While the Transportation Department has said it is investigating the latest round of mass cancellations and acting on refund complaints from Southwest customers whose travel plans were thrown into chaos, lawmakers and advocates argue that the agency’s actions so far have fallen far short of what is needed. to hold the company accountable and prevent future disasters.
“In light of the sheer scale of Southwest Airlines’ most recent operational failures and the devastating impact these failures and other airline cancellations continue to have on American consumers, we believe much more must be done,” the 26 Democratic lawmakers wrote. in a letter to Buttigieg last week.
“Refunds and other types of compensation policies quickly become meaningless if there is no clear mechanism or platform for passenger redress. Ensuring that passengers and airlines can communicate effectively with each other will allow passengers
to promptly obtain any compensation owed, as well as any other useful information a passenger may need after a canceled or significantly delayed flight,” the lawmakers wrote. “Furthermore, the Department must ensure that airlines aircraft to be able to maintain a reasonable level of operational capabilities. in case of extreme weather or other possible disruption. Of course, not all
interrupts can be controlled. But issuing rules and standards that can help limit or prevent future cancellations and delays arising from these initial outages will ultimately benefit consumers far more than any refund policy.
William J. McGee, a senior fellow for aviation at the American Economic Freedoms Project, wrote in an NBC News article earlier this month that “America’s commercial aviation system is broken, but it is also the only regulatory agency that allowed to supervise him”.
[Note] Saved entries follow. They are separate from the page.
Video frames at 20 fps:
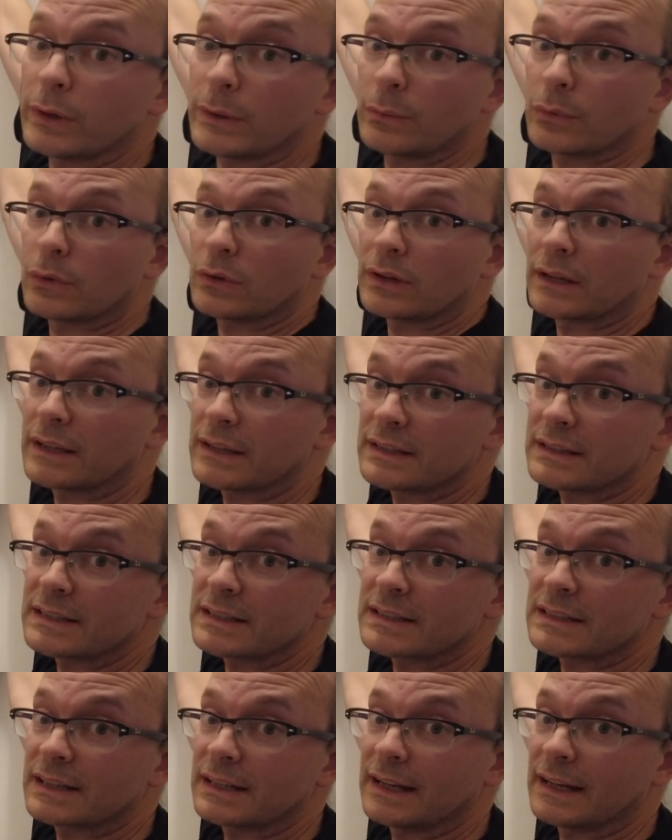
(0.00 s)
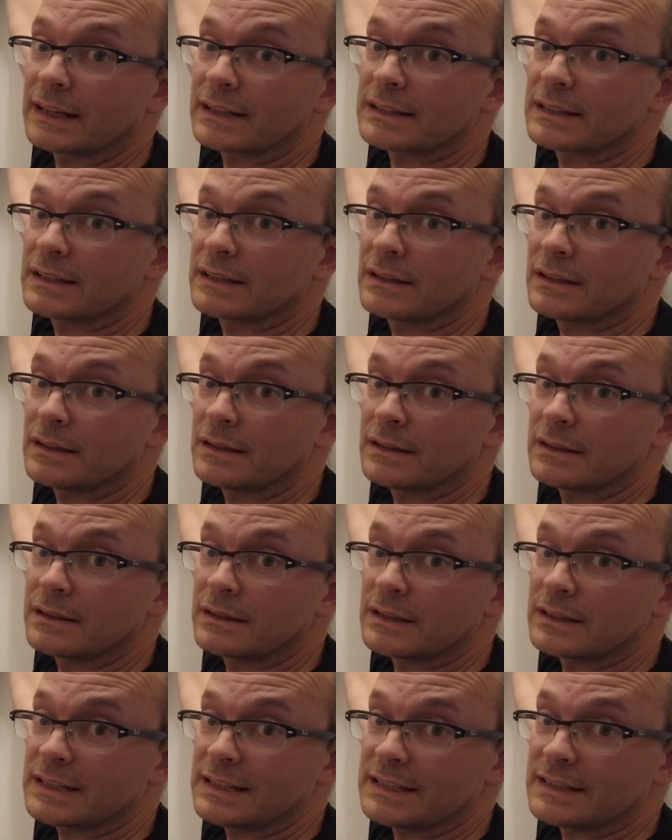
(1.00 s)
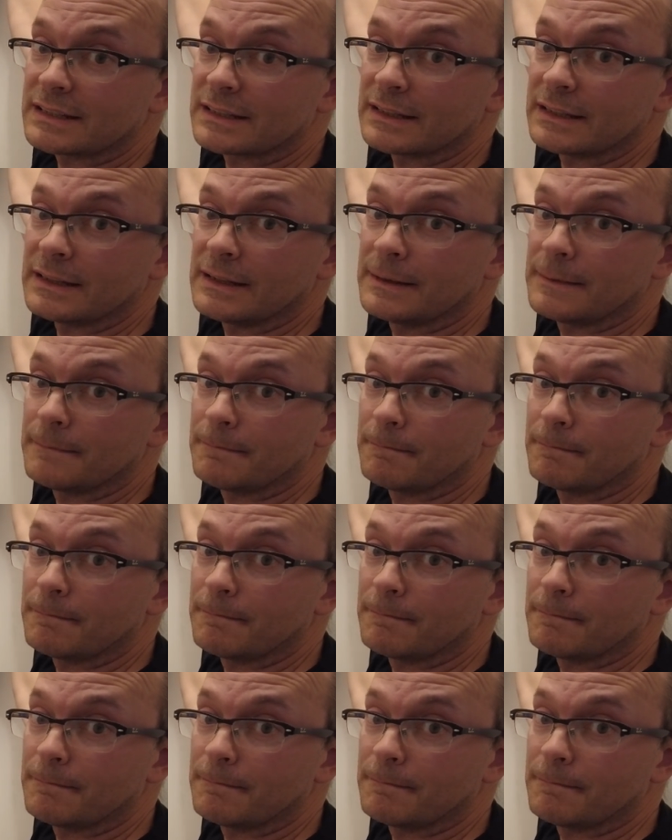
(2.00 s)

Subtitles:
we will disconnect the DC.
“Consider what we’ve seen from the federal government since Covid hit,” McGee wrote. “For starters, airlines held onto at least $10 billion in unpaid refunds and unused flight credits after the pandemic forced people not to fly in 2020 and beyond. In November, Secretary Pete Buttigieg finally imposed the ‘historic’ penalties . But only Frontier and five small foreign carriers were penalized.”
Then, the first half of 2022 saw an unprecedented number of delayed and canceled flights, more than in all of 2021,” he continued. “Despite warnings from lawmakers and groups like my organization, the American Economic Freedom Project, Buttigieg assured passengers in September that the airlines would address their scheduling problems. Unfortunately, he did not use his authority under the tort rule and Department of Transportation fraud to investigate why tens of thousands of flights were scheduled and then paid for by consumers to be canceled.”
“Worse,” McGee added, “there were no reported penalties for cancellations. This lack of enforcement may have contributed to Southwest’s Christmas meltdown, because it is unlikely that Southwest and other airlines would have stranded so many passengers if they were afraid of the real consequences.”